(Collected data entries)
--- START ---

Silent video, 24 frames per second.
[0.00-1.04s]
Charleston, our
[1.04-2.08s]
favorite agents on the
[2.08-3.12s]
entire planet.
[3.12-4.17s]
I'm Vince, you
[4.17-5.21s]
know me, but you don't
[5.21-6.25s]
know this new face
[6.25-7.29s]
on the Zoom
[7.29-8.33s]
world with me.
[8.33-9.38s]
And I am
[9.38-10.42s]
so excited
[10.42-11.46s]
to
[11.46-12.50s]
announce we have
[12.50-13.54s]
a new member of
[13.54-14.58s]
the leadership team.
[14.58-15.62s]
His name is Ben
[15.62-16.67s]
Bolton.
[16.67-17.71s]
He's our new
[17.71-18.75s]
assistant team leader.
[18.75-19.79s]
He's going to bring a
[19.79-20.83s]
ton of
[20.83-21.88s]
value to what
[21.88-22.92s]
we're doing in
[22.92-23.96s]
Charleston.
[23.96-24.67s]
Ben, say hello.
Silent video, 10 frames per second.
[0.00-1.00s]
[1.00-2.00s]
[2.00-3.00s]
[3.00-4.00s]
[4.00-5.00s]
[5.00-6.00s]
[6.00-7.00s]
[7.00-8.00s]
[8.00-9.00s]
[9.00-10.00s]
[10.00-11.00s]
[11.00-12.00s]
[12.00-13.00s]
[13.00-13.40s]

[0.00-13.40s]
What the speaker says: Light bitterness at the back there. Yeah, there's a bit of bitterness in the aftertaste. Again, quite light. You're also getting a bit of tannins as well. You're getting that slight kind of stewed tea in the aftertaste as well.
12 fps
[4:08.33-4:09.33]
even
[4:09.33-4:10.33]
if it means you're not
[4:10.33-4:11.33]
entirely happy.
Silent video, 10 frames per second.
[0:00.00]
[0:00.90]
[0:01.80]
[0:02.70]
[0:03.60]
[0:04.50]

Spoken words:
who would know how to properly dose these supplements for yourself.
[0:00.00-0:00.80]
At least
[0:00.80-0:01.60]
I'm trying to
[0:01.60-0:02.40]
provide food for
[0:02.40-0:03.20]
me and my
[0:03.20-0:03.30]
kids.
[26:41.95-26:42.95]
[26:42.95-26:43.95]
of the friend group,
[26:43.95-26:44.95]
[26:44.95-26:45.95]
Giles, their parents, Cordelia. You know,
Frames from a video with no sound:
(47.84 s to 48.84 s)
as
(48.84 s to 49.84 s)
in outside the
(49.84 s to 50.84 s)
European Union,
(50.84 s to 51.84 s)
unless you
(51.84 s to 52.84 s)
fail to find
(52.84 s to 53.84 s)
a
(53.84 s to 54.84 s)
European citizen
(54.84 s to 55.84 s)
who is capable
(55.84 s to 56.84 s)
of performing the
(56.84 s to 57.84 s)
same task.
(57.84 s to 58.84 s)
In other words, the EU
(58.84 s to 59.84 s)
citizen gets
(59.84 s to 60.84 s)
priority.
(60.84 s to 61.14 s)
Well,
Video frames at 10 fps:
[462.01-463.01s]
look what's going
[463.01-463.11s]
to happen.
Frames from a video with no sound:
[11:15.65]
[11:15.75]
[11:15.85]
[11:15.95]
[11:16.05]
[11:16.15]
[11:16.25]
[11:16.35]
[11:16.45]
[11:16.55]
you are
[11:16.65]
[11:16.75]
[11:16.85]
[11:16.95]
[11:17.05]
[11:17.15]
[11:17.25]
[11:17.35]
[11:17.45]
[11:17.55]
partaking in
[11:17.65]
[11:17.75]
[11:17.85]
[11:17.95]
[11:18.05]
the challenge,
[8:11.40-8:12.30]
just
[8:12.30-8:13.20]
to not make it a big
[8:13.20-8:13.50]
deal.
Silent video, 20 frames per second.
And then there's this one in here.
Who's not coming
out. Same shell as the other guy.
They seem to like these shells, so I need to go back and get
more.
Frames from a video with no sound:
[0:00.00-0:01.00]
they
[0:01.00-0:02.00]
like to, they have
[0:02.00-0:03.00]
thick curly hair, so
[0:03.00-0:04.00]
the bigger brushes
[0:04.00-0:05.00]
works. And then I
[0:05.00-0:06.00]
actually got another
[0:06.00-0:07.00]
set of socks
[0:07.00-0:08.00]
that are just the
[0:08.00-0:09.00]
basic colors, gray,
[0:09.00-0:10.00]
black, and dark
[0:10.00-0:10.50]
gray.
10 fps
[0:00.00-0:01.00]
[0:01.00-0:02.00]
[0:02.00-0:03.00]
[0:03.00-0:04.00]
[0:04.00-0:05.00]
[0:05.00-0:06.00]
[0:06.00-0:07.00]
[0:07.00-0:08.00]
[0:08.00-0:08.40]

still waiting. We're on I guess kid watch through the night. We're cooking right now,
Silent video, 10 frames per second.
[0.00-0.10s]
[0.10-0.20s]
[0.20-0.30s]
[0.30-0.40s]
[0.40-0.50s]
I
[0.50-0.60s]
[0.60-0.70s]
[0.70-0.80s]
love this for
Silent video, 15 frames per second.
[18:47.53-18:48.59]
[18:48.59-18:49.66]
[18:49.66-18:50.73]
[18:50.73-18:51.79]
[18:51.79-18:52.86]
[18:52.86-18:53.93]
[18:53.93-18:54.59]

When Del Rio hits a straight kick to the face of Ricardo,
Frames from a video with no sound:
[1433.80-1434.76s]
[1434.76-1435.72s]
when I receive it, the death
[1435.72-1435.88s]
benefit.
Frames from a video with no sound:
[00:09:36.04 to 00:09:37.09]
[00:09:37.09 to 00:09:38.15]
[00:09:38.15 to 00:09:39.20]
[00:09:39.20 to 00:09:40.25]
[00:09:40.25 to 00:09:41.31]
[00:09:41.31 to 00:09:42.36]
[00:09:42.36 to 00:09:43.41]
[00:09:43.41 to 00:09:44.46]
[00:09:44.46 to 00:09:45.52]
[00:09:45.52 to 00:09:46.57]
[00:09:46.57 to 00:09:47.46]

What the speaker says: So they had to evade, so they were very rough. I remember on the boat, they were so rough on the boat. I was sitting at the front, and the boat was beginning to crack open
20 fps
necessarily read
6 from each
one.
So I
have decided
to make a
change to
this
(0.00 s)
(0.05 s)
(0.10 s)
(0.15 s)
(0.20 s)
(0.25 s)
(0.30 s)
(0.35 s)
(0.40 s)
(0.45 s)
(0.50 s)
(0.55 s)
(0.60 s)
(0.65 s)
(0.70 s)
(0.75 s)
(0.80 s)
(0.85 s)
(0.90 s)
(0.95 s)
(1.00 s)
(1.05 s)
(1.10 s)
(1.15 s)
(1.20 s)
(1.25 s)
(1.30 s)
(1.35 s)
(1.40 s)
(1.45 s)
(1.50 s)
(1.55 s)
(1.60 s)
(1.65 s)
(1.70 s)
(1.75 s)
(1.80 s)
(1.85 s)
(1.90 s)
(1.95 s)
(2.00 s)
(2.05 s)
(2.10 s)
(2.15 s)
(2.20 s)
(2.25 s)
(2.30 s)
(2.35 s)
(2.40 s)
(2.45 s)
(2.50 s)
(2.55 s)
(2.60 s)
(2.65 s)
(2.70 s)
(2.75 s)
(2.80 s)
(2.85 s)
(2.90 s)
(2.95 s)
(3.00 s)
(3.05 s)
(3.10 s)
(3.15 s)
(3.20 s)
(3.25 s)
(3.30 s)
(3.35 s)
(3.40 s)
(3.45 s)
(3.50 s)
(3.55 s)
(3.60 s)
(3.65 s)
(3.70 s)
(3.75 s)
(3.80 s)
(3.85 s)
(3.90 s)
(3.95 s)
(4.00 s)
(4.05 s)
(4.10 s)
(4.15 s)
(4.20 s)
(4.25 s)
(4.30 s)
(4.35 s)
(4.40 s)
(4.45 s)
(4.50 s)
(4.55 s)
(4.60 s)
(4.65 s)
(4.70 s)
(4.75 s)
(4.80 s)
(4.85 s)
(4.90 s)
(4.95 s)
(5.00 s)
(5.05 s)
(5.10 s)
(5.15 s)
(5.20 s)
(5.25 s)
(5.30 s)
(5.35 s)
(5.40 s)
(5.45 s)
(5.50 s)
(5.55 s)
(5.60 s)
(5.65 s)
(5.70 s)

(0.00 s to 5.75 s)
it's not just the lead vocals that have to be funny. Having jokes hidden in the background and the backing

--- END ---

Number of lines with the string "speaker" in the data above: report this figure and nothing more.

**Reply to the task**
2